Angola: “Mais de 12 mil funcionários” da casa de segurança do Presidente sem salário há quatro meses

Mais de 12 mil funcionários da Casa de Segurança do Presidente da República estarão sem salário há quatro meses. Estima-se que impasse afete quase 70 mil pessoas e muitas famílias já denunciam situação de fome.

Mais de 20 integrantes da Unidade de Segurança do Presidente da República, João Lourenço, foram presos no âmbito da Operação Caranguejo, liderada pela Procuradoria-Geral da República (PGR). Durante a operação, foram encontradas avultadas somas de dinheiro num contentor na província angolana do Cuando Cubango.

As irregularidades levantadas pela operação envolviam Pedro Lussaty, major da Unidade da Guarda Presidencial. Manuel Correia, comandante provincial da Casa de Segurança do Presidente da República, e Atanásio Lucas José, presidente do Cuando Cubango Futebol Club, estão entre os detidos por suspeita de peculato, retenção de moedas e associação criminosa.

Quatro meses depois, cerca de 12 mil efetivos ligados à Casa de Segurança do Presidente da República de Angola em Luanda, Kwanza Norte e Cuando Cubango permanecem com as contas congeladas e sem salário. O drama afeta um universo de mais de 70 mil pessoas.

“Desde que começámos a ser cadastrados no mês de julho nunca mais tivemos os salários e as contas estão cativas”, disse à DW África um funcionário que pediu anonimato.

“Nós somos pais de família, pedimos que se venham pronunciar e dar o devido tratamento a estas pessoas porque não são animais. Imagine como esta família fica quatro meses sem salários?”, questiona.

Criminalidade a aumentar?

Outro funcionário, que também não quer ser identificado por temer represálias, informou que muitos dos seus colegas estão a vender as suas residências por estarem em situação de fome.

“Nós temos crianças que tentámos colocar nos colégios, mas foram expulsos por não estarmos a pagar a propina. Estamos a ver que aumenta cada vez mais o índice de delinquência no país”, adverte.

Este funcionário confirma que está a passar fome e que a situação de penúria se repete com os seus colegas.

“Somos milhares de pessoas e milhares de famílias.
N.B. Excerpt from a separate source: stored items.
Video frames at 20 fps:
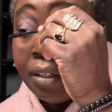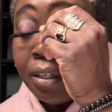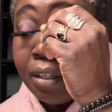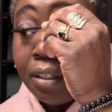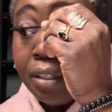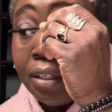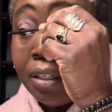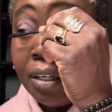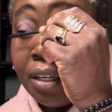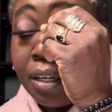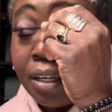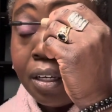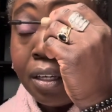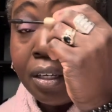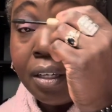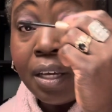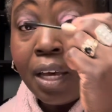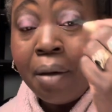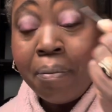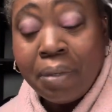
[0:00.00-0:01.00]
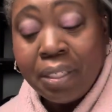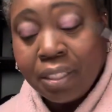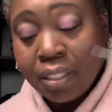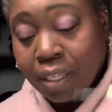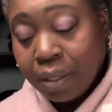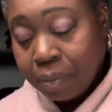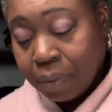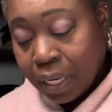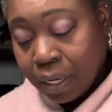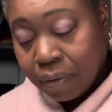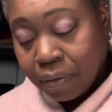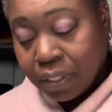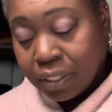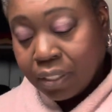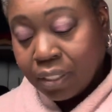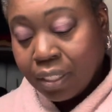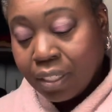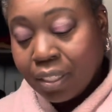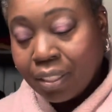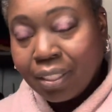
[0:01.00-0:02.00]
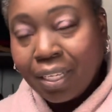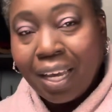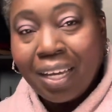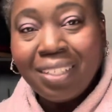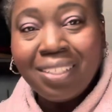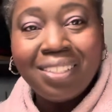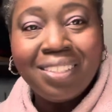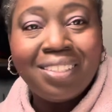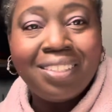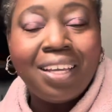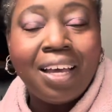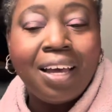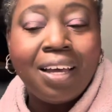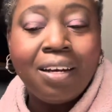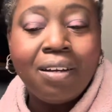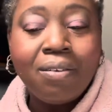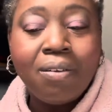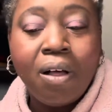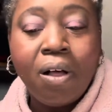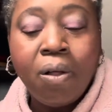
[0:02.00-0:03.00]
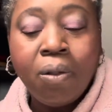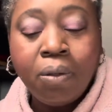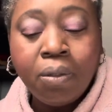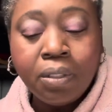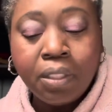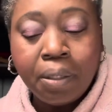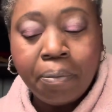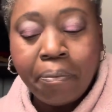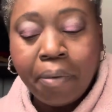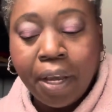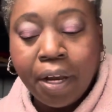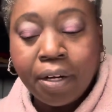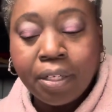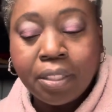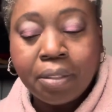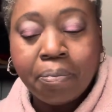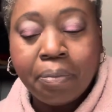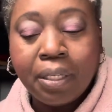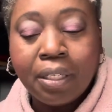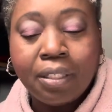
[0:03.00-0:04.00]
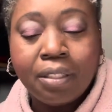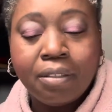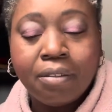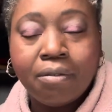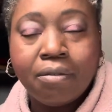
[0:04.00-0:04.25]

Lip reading: No, I'm gonna skip that question because I don't hold embarrassmentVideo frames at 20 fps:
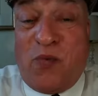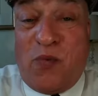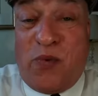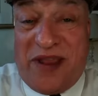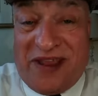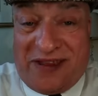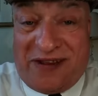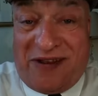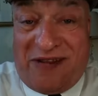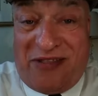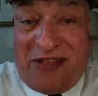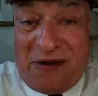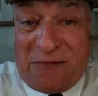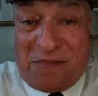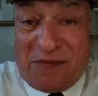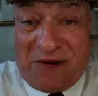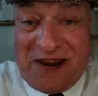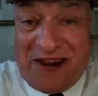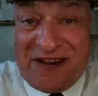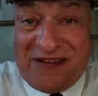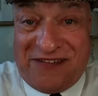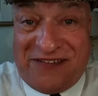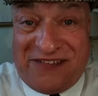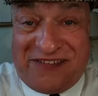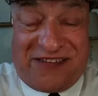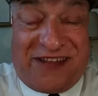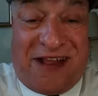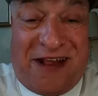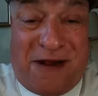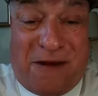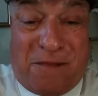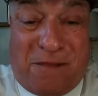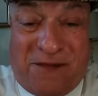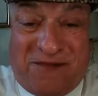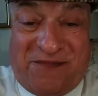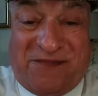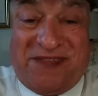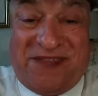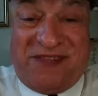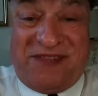waken their brains up
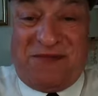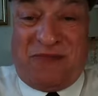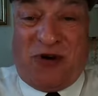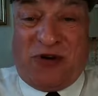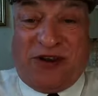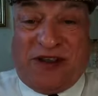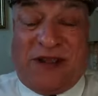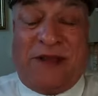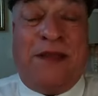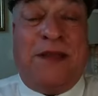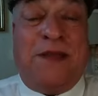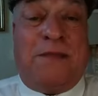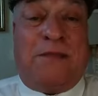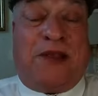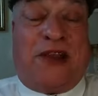in the morning?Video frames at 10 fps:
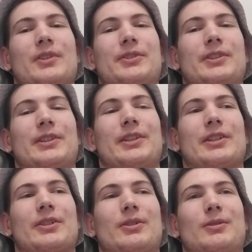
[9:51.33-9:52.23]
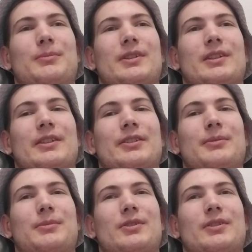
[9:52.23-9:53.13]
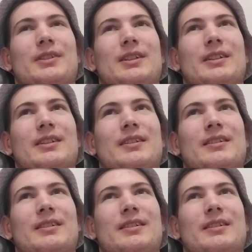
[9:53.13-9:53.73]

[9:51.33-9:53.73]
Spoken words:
sitting at home and nothing more, and like,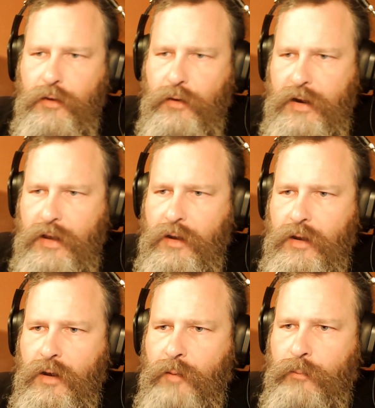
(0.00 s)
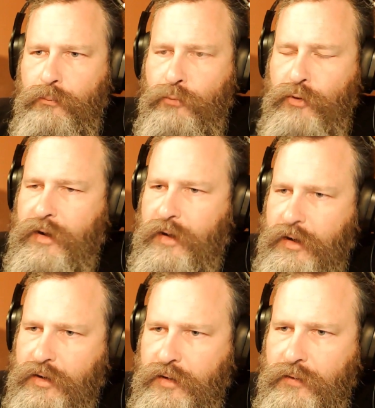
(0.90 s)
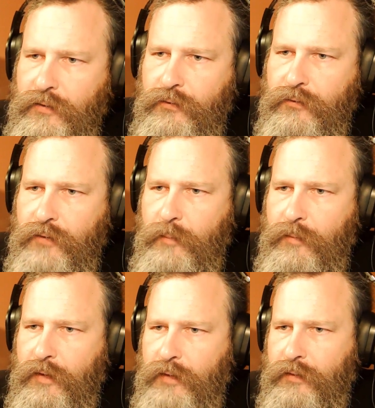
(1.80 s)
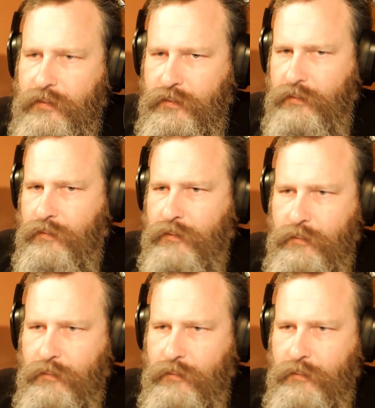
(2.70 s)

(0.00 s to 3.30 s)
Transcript: Are there any predictions from thisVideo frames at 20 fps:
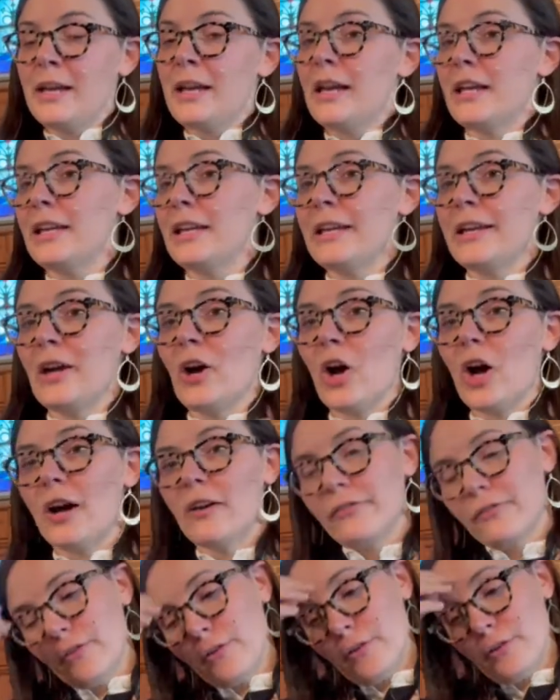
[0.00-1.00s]
and he
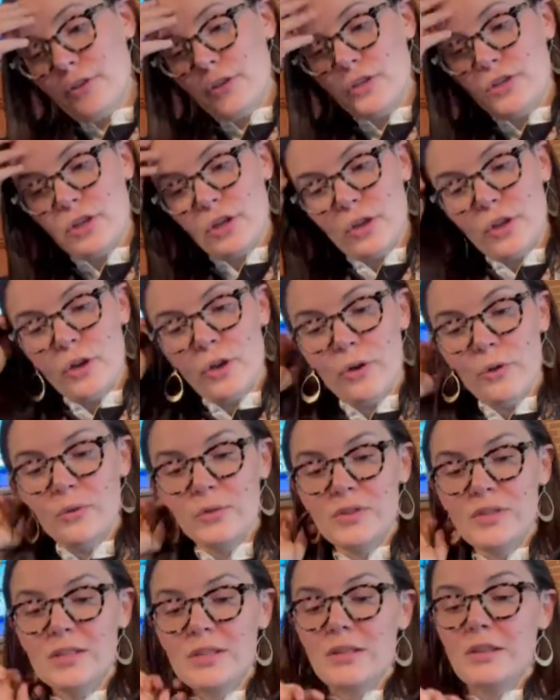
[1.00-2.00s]
offered to
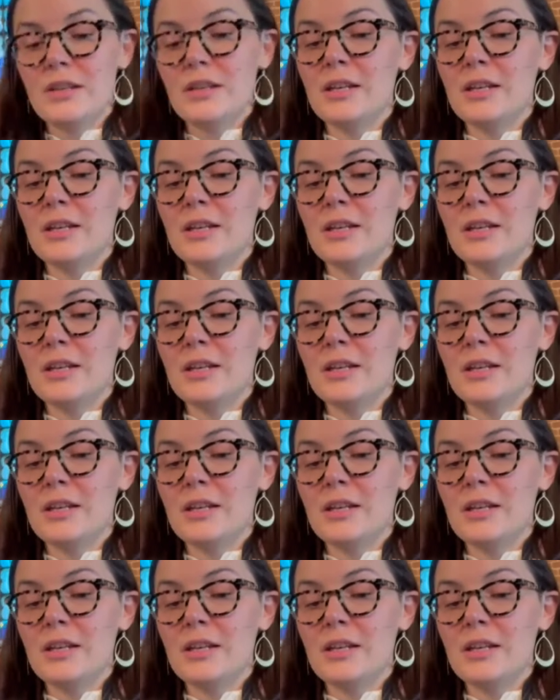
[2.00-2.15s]
host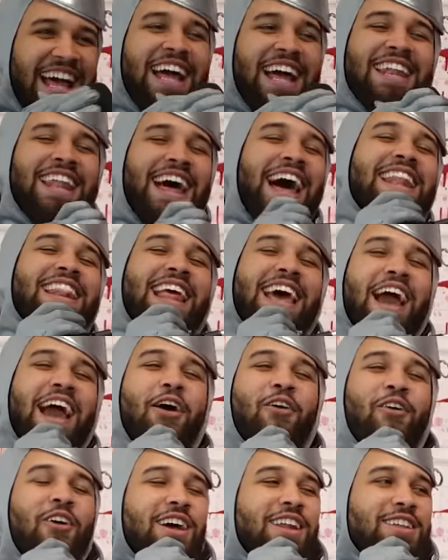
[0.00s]
Not like I
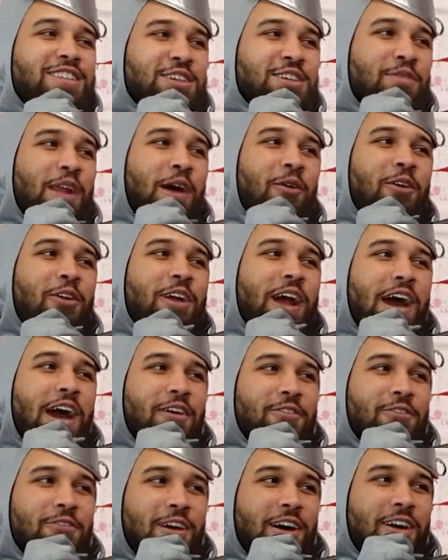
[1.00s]
wanted to, but I wonder how
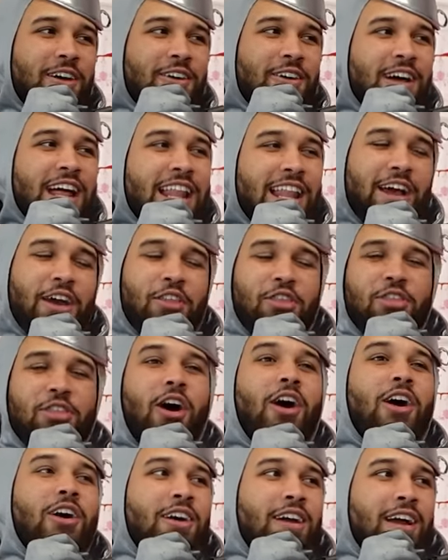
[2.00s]
it felt. Like a
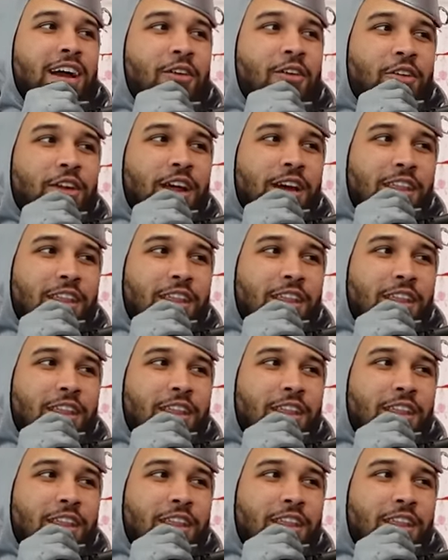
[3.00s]
thong. I wonder how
Muitos de nós estamos com uma responsabilidade de dez a quinze pessoas sobre a nossa tutela. Pedimos aos órgãos de direito que cheguem pelo menos até nós e que nos deem um esclarecimento”, acrescentou.

Sem salário em plena crise

O sociólogo Ovídio Fernando Tchicala não lamenta a fiscalização feita à Casa de Segurança do Presidente da República, mas pede que os órgãos responsáveis considerem a situação das famílias.

“Deixar nesta altura um pai sem salário torna-se mesmo muito complicado para gerir a família”, comenta referindo-se à crise económica associada à pandemia da Covid-19.

“Desde que o país entrou em crise, houve muitos movimentos de greve”, relata. “São militares, que por natureza da sua formação, do perfil caracterizado pela obediência e disciplina, são estes que se estão a manifestar, quer dizer que alguma coisa está mal”.

A DW África contactou o porta-voz da PGR para saber se o congelamento e falta de salário é parte da investigação para a instrução processual, mas não obteve resposta ao pedido de entrevista.